Citizen Ashe,” a new documentary about tennis star Arthur Ashe, is as interested in its subject’s political evolution as it is in his heroics on the court.

Ashe was one of the top tennis players in the world for much of the 1960s and ’70s, winning the U.S. Open and the Australian Open and becoming the first and, so far only Black man to win a singles title at Wimbledon. But he also helped transform the sport and the idea of professional athlete as political advocate in important ways.

“Everything he did on the tennis court was classy, and that carried over off the court,” says Sam Pollard, who co-directed the film.

Ashe, who had been raised in the segregated South, initially preferred to keep a low profile when it came to civil rights issues. But his presence on the court was in some ways a radical statement, because tennis was dominated by white players and largely closed to Black players. However, Ashe’s talent allowed him to break open the white world of tennis in important ways. In 1963, for instance, he became the first Black player ever selected for the United States Davis Cup team and, in 1968, became the first Black man to win the U.S. Open.

“He was the only person of color on the tennis circuit in the 1960s. He couldn’t come into that world and immediately set an agenda of integration,” says Rex Miller, the film’s co-director. “He had to do it gradually, and he had to pick his battles.”

“He was someone who could handle the pressure of prejudice and the road he had to take in breaking down the barriers,” adds Miller. “He wasn’t going to act like [John] McEnroe and go crazy. He had to compose himself. It was the same thing that Jackie Robinson went through.”

But his rise in the rankings came as America was rocked by turmoil and the assassinations of key figures such as Martin Luther King Jr. and Robert Kennedy. In that context, Ashe felt he needed to speak out. He came to use his platform to denounce racism, most memorably when he battled against apartheid by traveling to South Africa in 1973 and using his participation in the South African Open to push for integration.

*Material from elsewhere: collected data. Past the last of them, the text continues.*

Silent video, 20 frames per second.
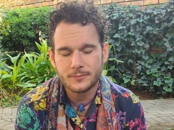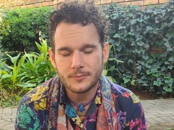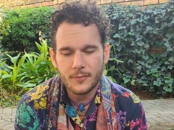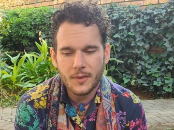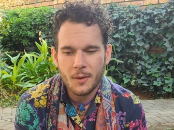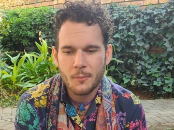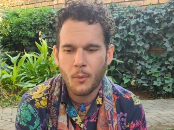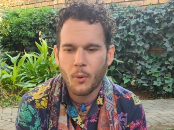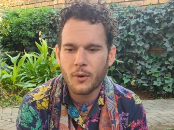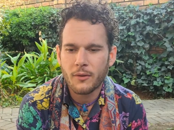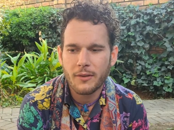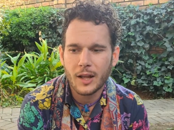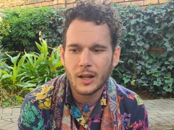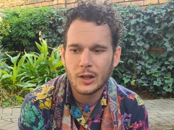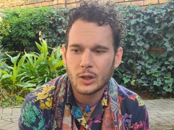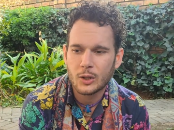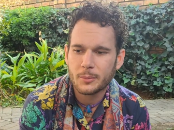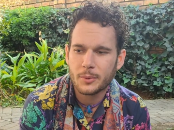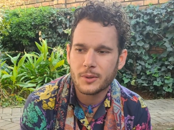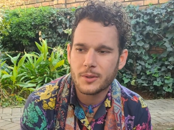More
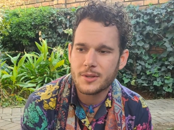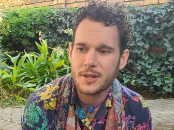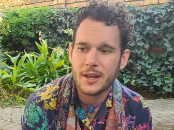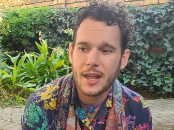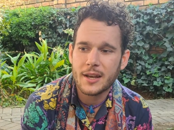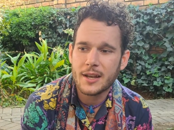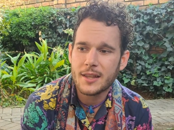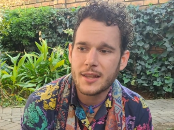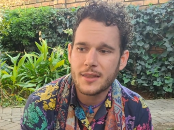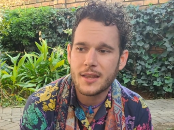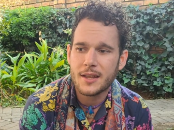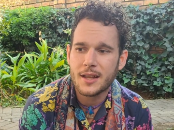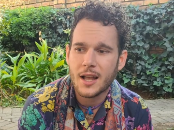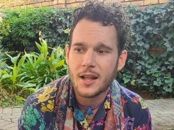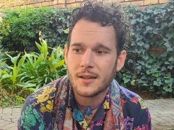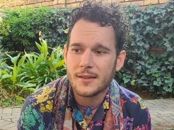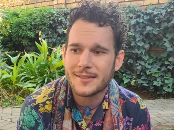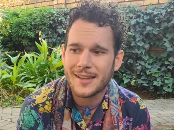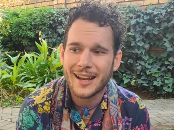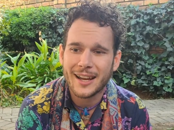valuable than anything
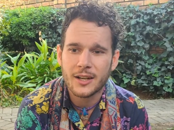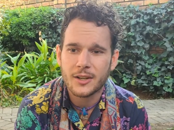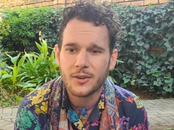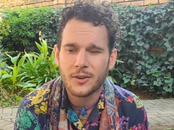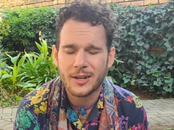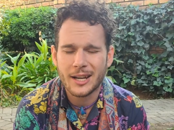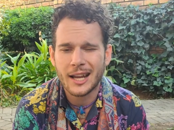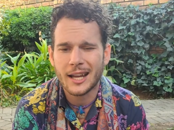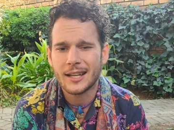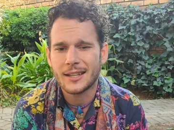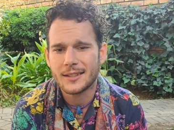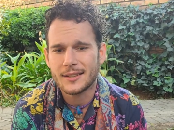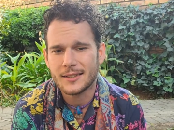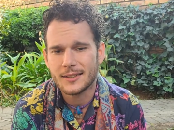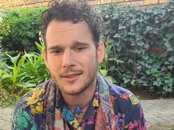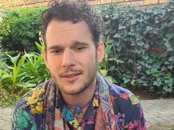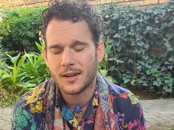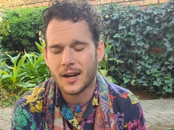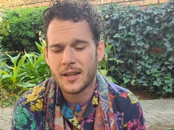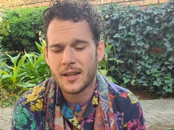else I can create,
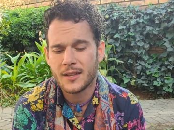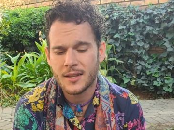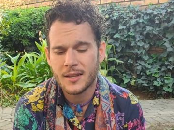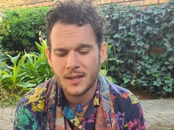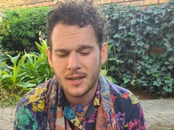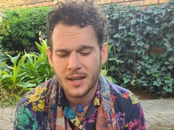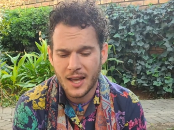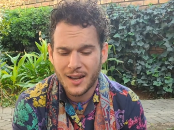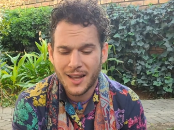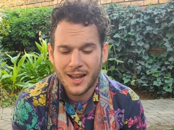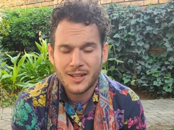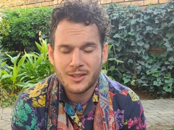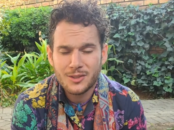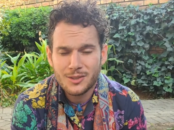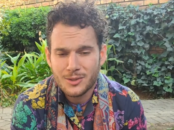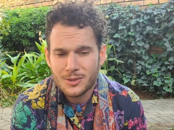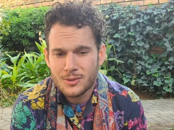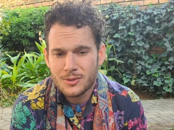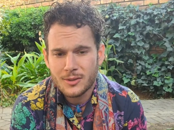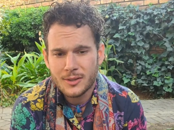right? And I
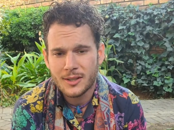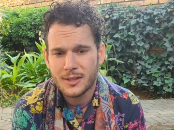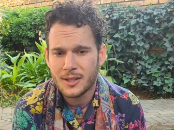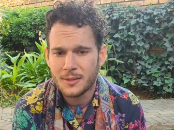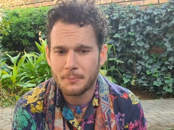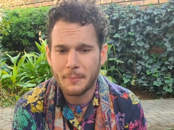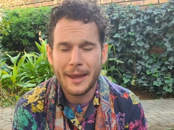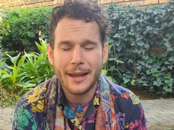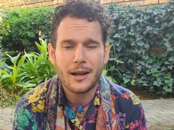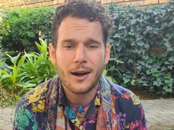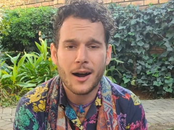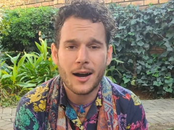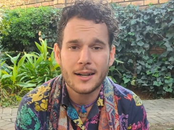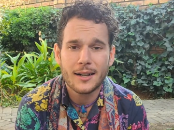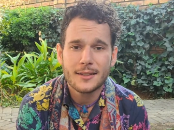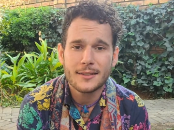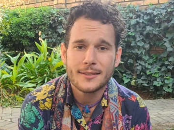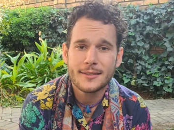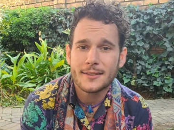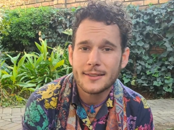do make
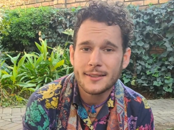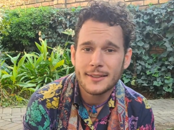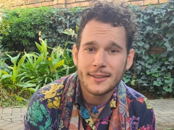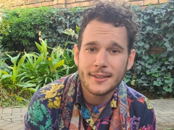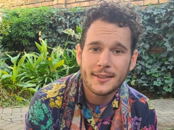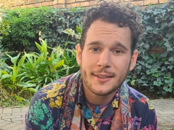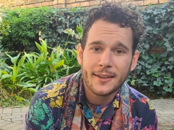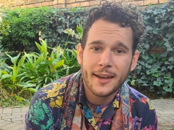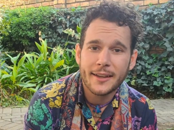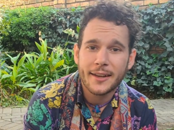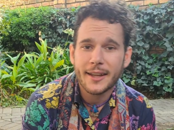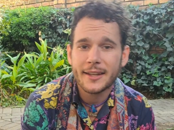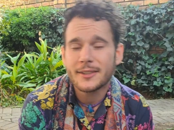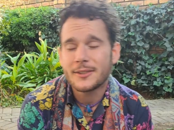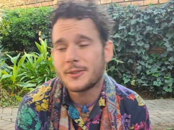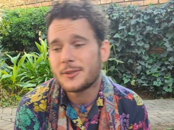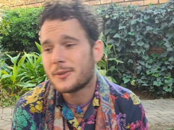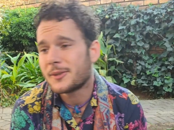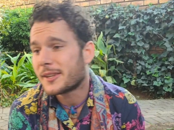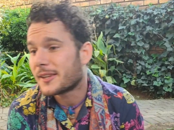art, and I
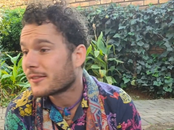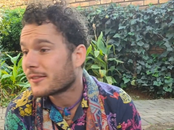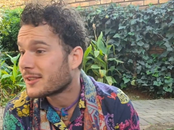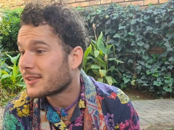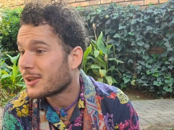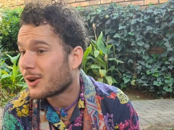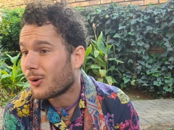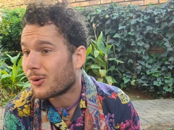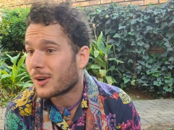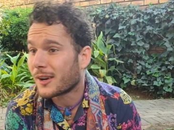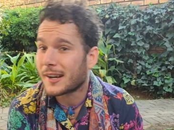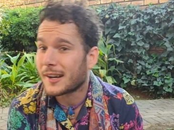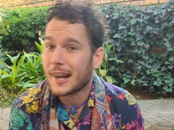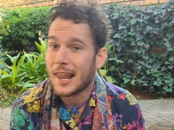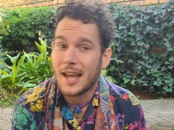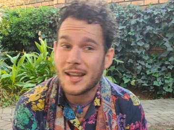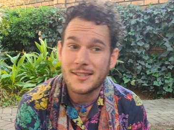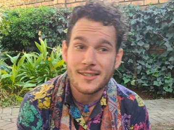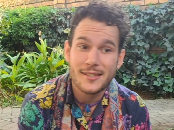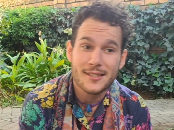do give yoga
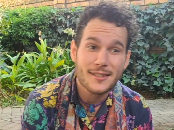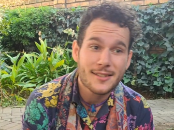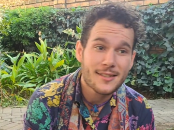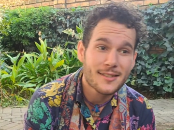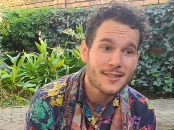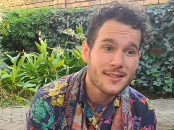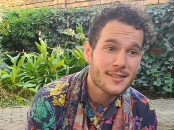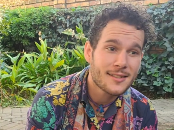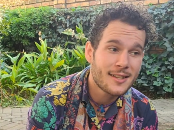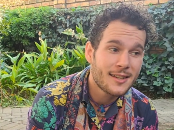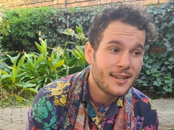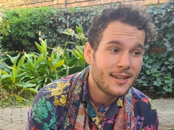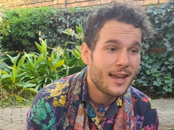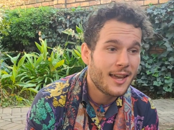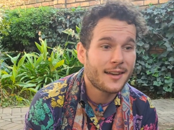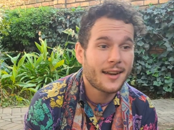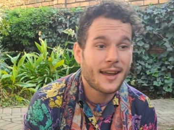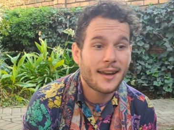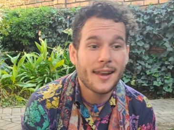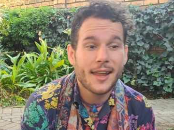classes,
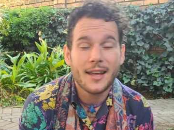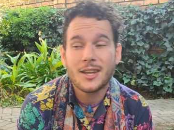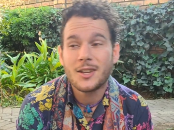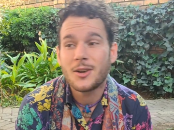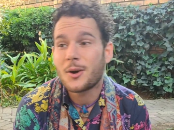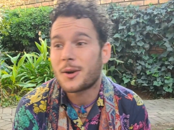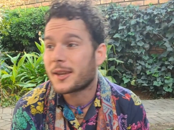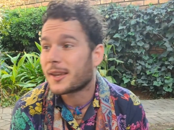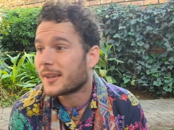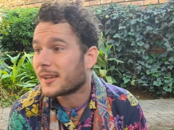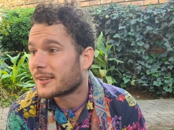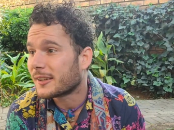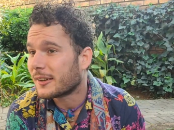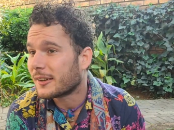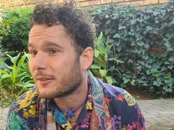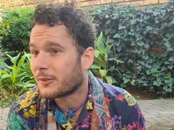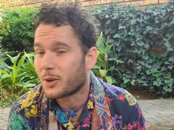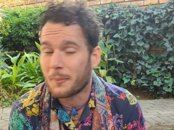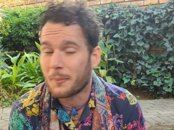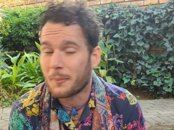and I like
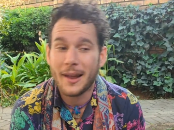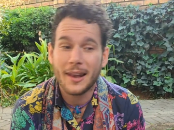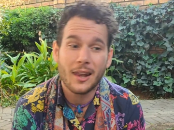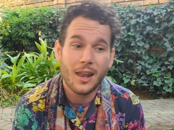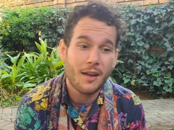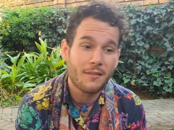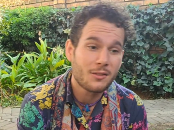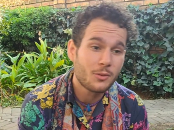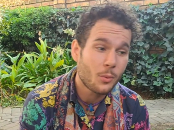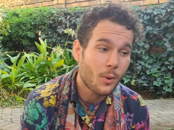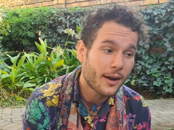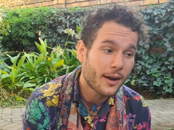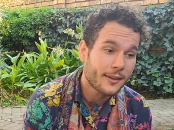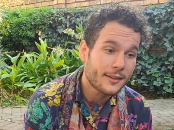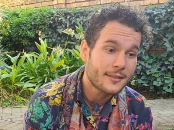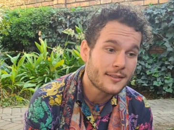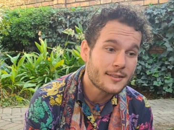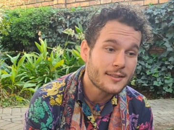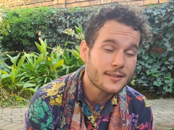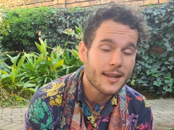cooking for my loved
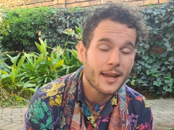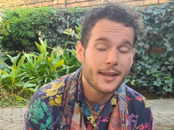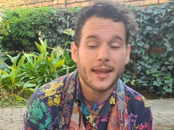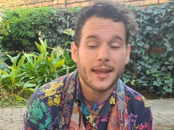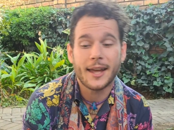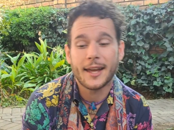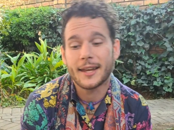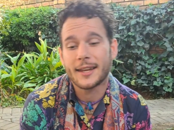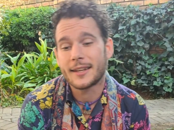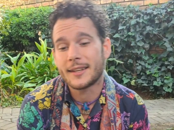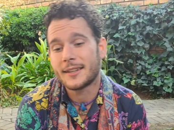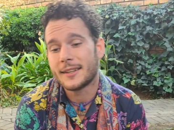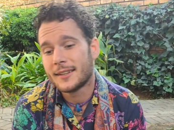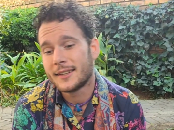ones, and I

“As an activist, he didn’t want to do it like Muhammad Ali or Jim Brown,” says Pollard. “He wanted to do it in a more focused way. He was going to make his point and it was going to be a strong voice, but he wasn’t going to be a flag waver.”

Despite being a top athlete, Ashe struggled with health problems, suffering a heart attack at the age of 36. He contracted HIV as a result of a blood transfusion that occurred when he had heart surgery, dying of AIDS-related pneumonia in 1993 at the age of 49.

“Citizen Ashe” premiered to strong reviews at the Telluride Film Festival. The CNN Films release will play the festival circuit before showing on HBO Max. The directors hope the movie will shine a light on a tennis great whose legacy is under-appreciated by some.

“He’s an extraordinary man who not enough people know about,” says Pollard. “He’s so much more than just the name of a stadium in Flushing.”

“Everyone needs to find their own voice, and everyone needs to use their own voice,” says Miller. “You can’t just sit on the sidelines and let the world go by. Arthur was constantly told what he should say by both white and Black folks. Either it was ‘you should be more militant’ or ‘you’re too militant.’ He had powerful core inside himself that allowed him to form his own opinions and speak out in his own way. He was not a rock thrower. He brought people from all sides to the table. I think this country needs that more than ever.”